• _Assigned task_: I would like the lines below, from the one with "[00:00:00.40]" through the one with "[00:00:02.90]", copied exactly and without any pictures.

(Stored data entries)
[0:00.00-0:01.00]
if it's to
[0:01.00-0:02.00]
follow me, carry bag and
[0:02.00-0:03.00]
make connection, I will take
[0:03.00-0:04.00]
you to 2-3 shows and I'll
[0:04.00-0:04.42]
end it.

---

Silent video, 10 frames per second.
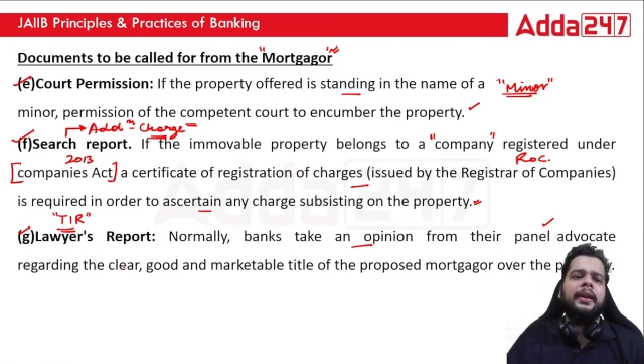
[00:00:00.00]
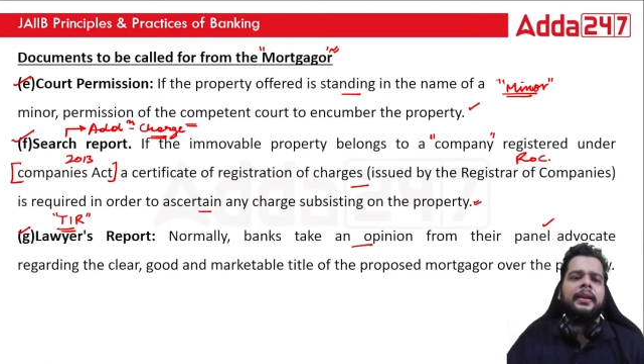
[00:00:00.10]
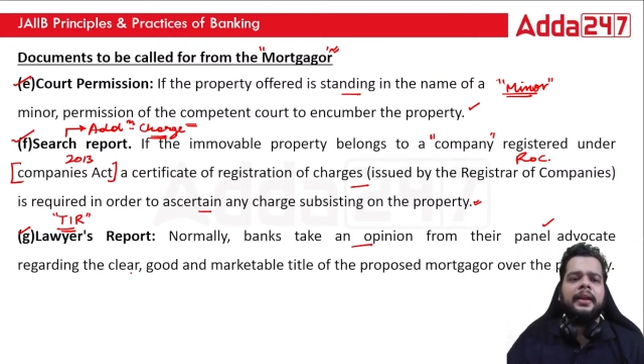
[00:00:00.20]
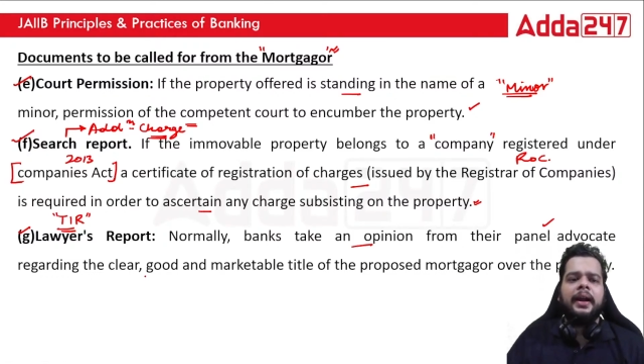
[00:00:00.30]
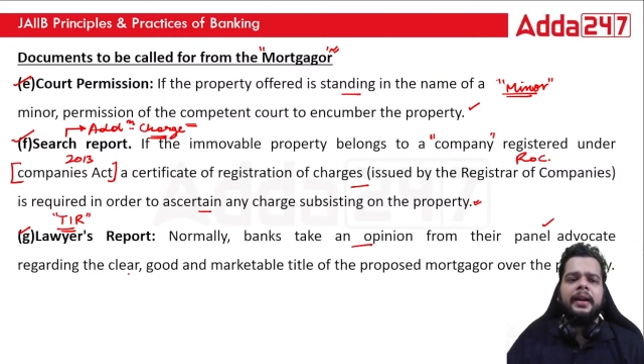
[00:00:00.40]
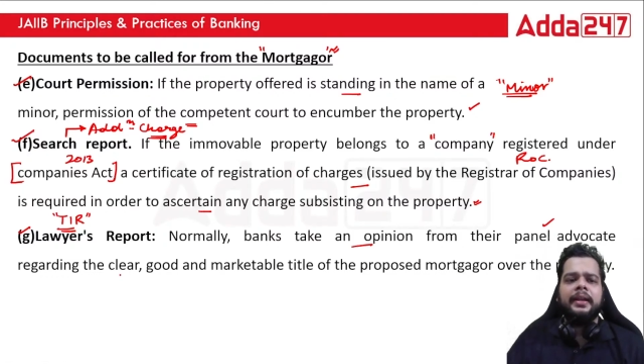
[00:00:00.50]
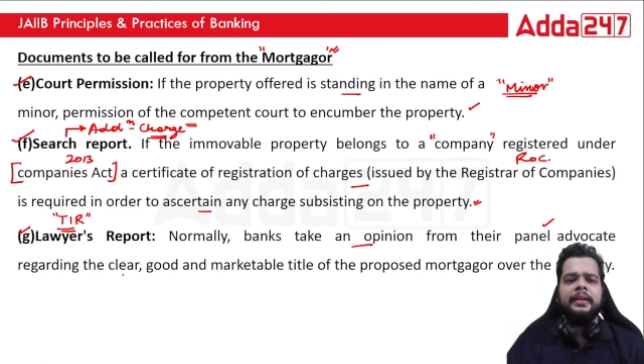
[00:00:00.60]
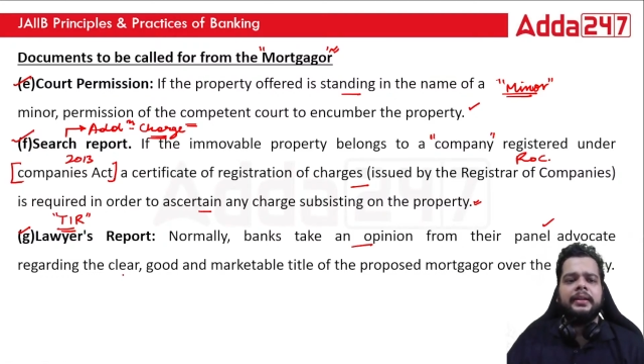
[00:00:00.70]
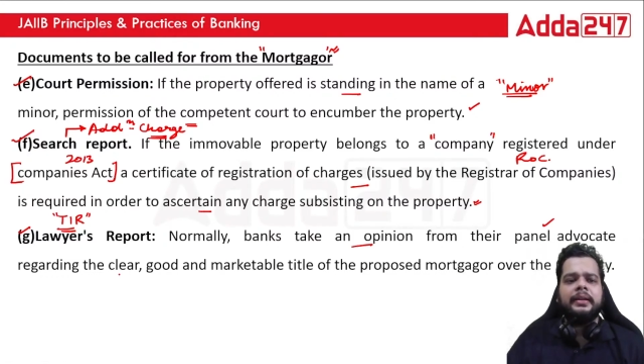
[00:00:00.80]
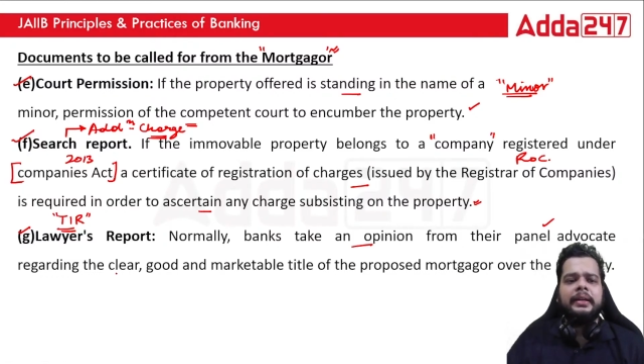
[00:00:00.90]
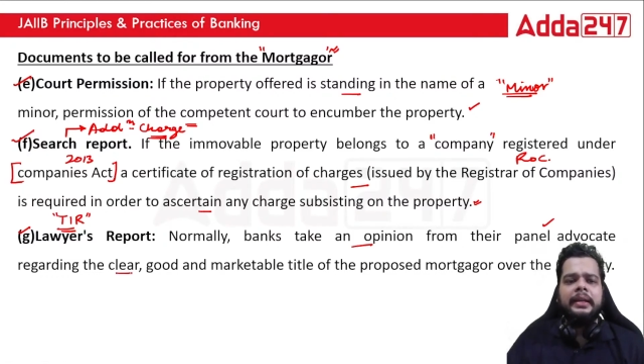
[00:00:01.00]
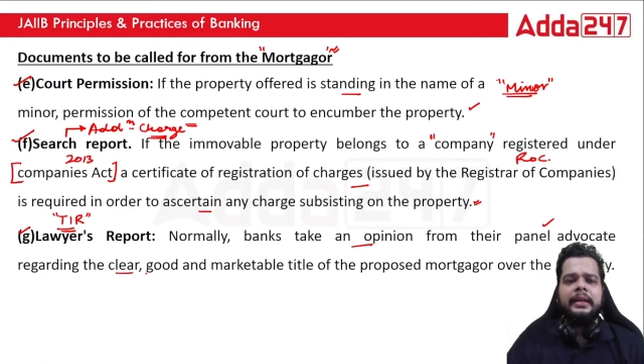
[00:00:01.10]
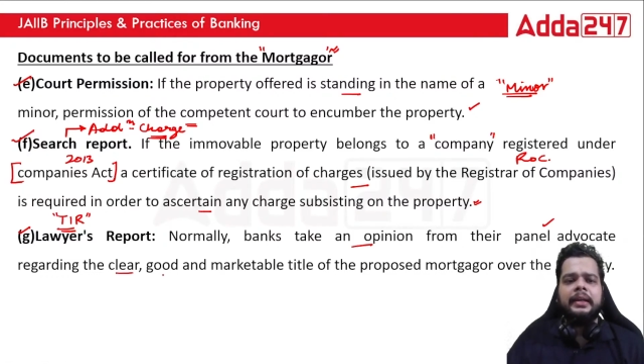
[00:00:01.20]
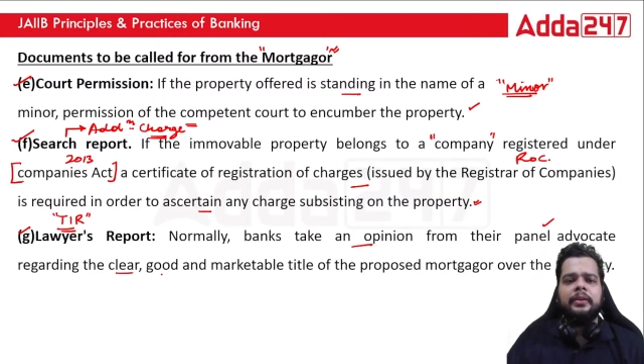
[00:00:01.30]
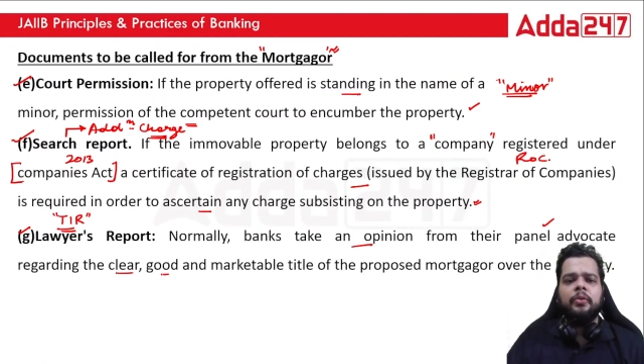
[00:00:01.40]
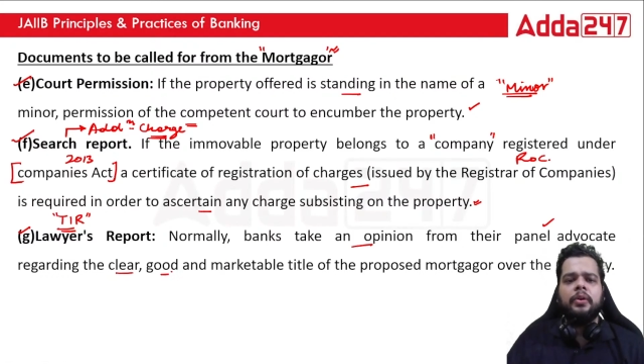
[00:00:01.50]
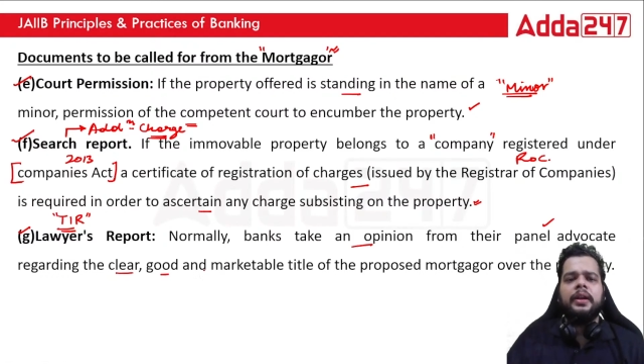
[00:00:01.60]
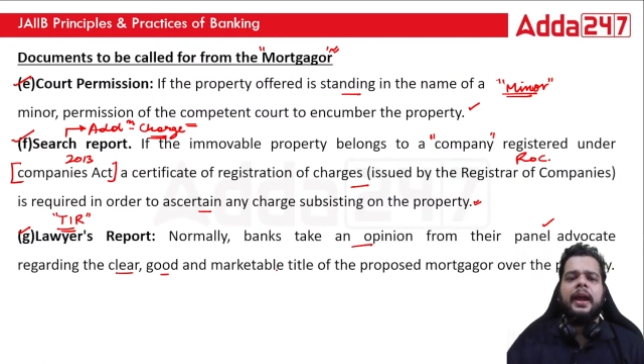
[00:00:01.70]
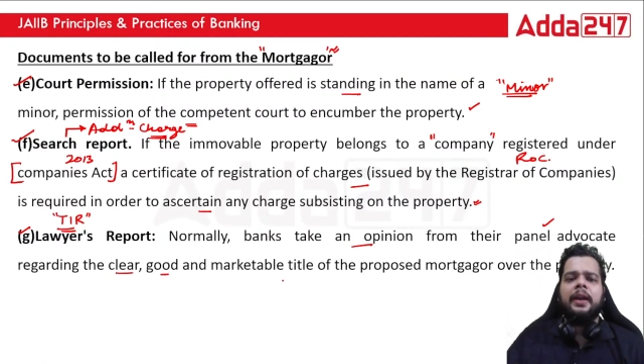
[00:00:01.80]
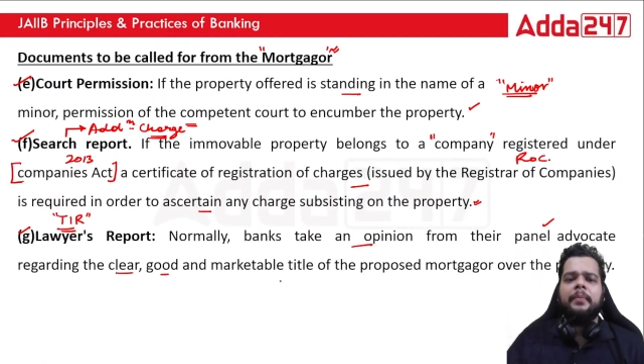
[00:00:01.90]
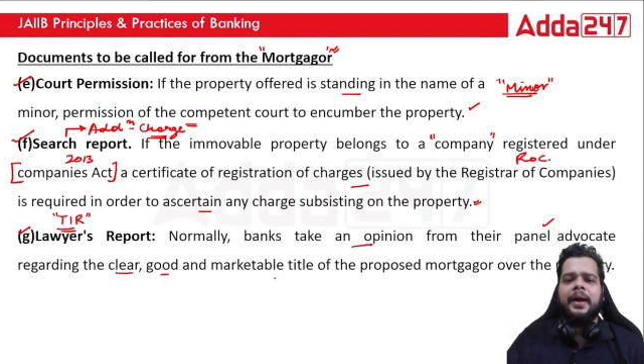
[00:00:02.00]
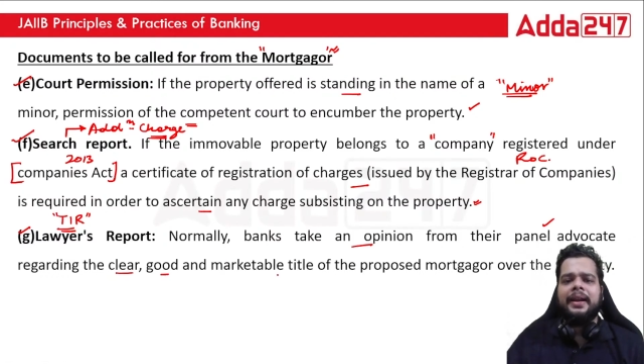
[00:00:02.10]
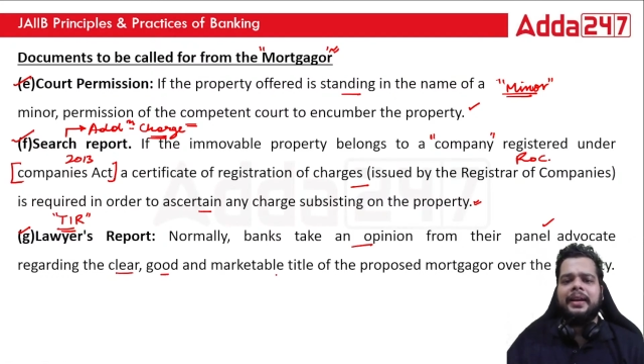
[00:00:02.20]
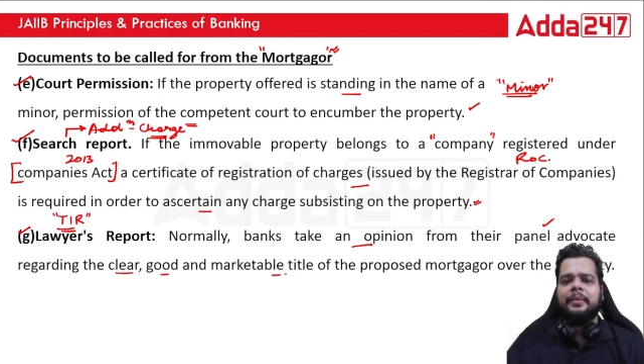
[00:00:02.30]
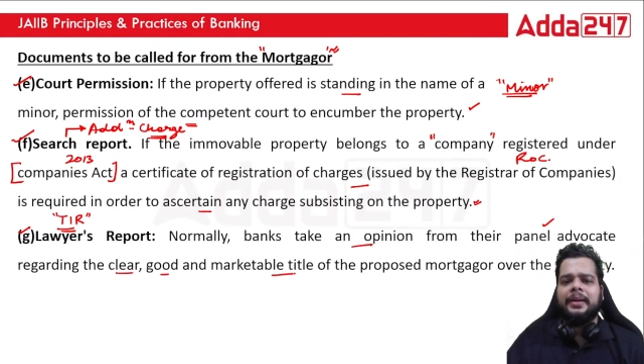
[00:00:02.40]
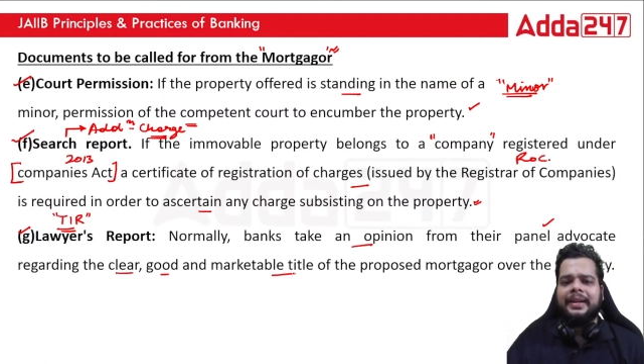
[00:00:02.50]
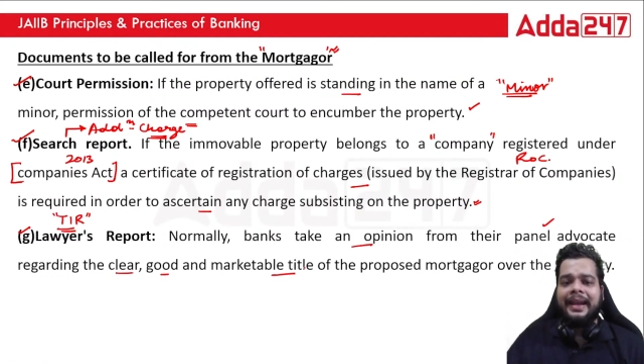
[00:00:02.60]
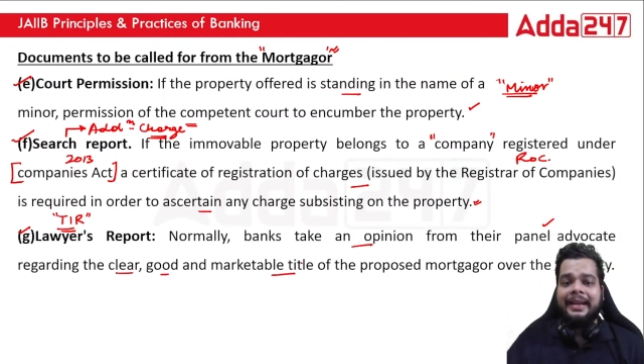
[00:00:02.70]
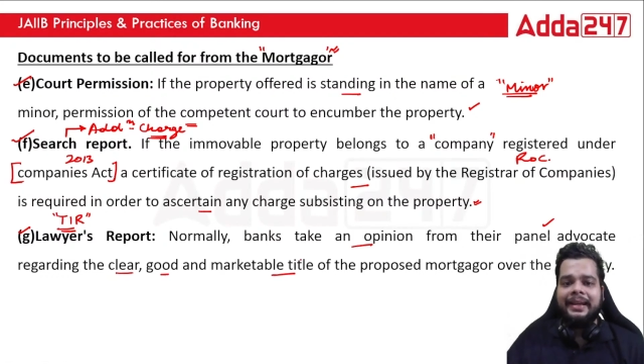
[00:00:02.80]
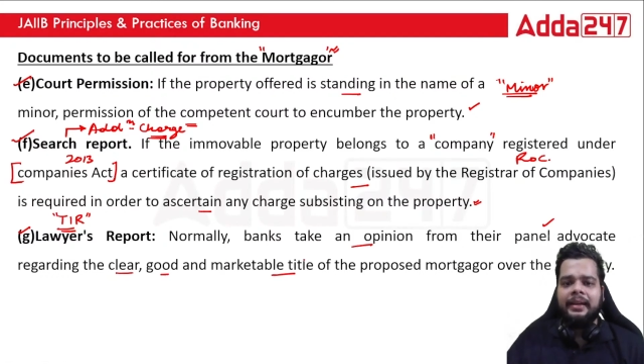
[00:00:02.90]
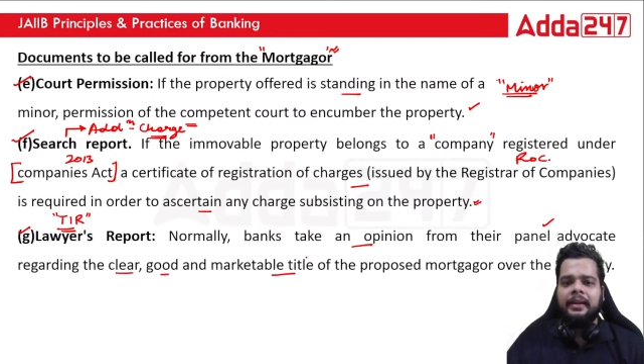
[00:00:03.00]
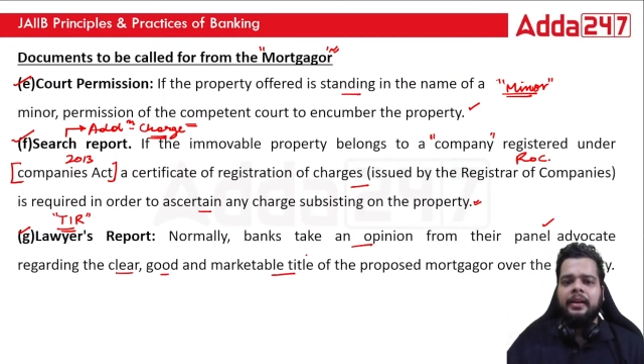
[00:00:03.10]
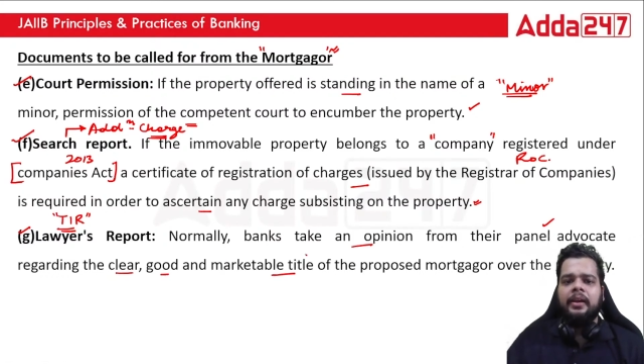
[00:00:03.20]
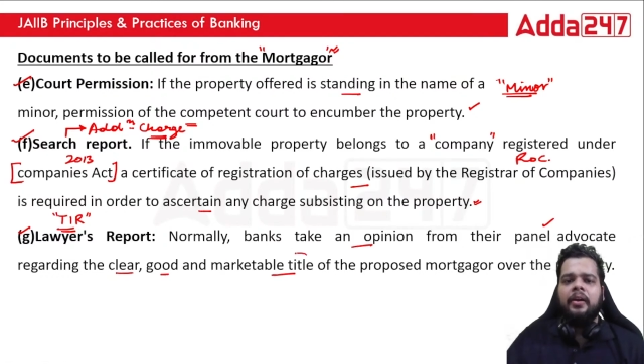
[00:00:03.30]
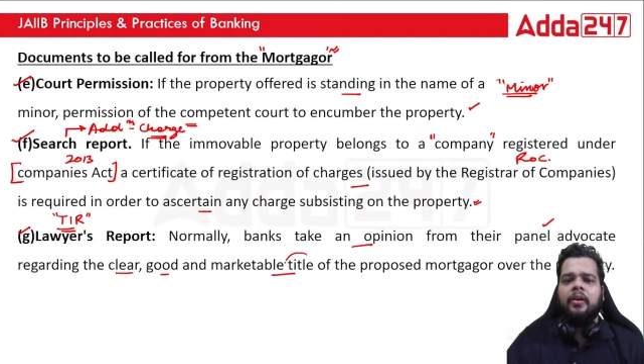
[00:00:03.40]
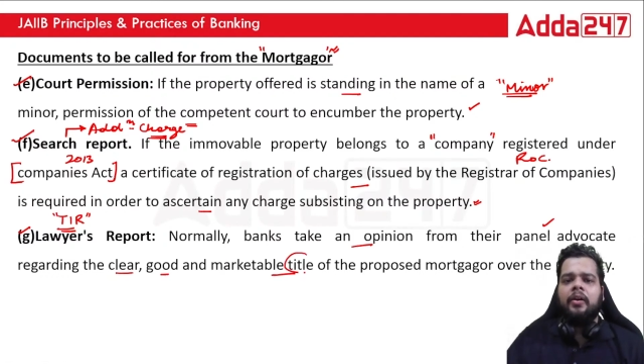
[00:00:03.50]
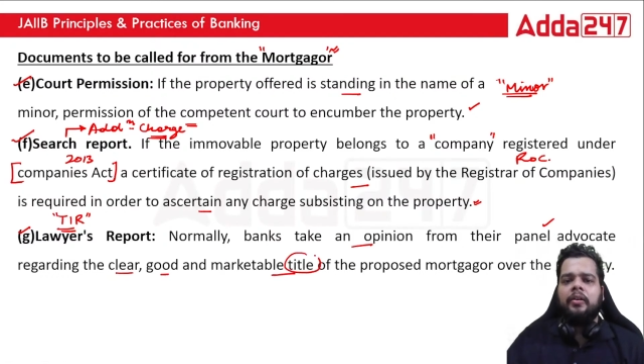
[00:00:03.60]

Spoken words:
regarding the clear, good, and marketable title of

• _Response to the task_:
[00:00:00.40]
[00:00:00.50]
[00:00:00.60]
[00:00:00.70]
[00:00:00.80]
[00:00:00.90]
[00:00:01.00]
[00:00:01.10]
[00:00:01.20]
[00:00:01.30]
[00:00:01.40]
[00:00:01.50]
[00:00:01.60]
[00:00:01.70]
[00:00:01.80]
[00:00:01.90]
[00:00:02.00]
[00:00:02.10]
[00:00:02.20]
[00:00:02.30]
[00:00:02.40]
[00:00:02.50]
[00:00:02.60]
[00:00:02.70]
[00:00:02.80]
[00:00:02.90]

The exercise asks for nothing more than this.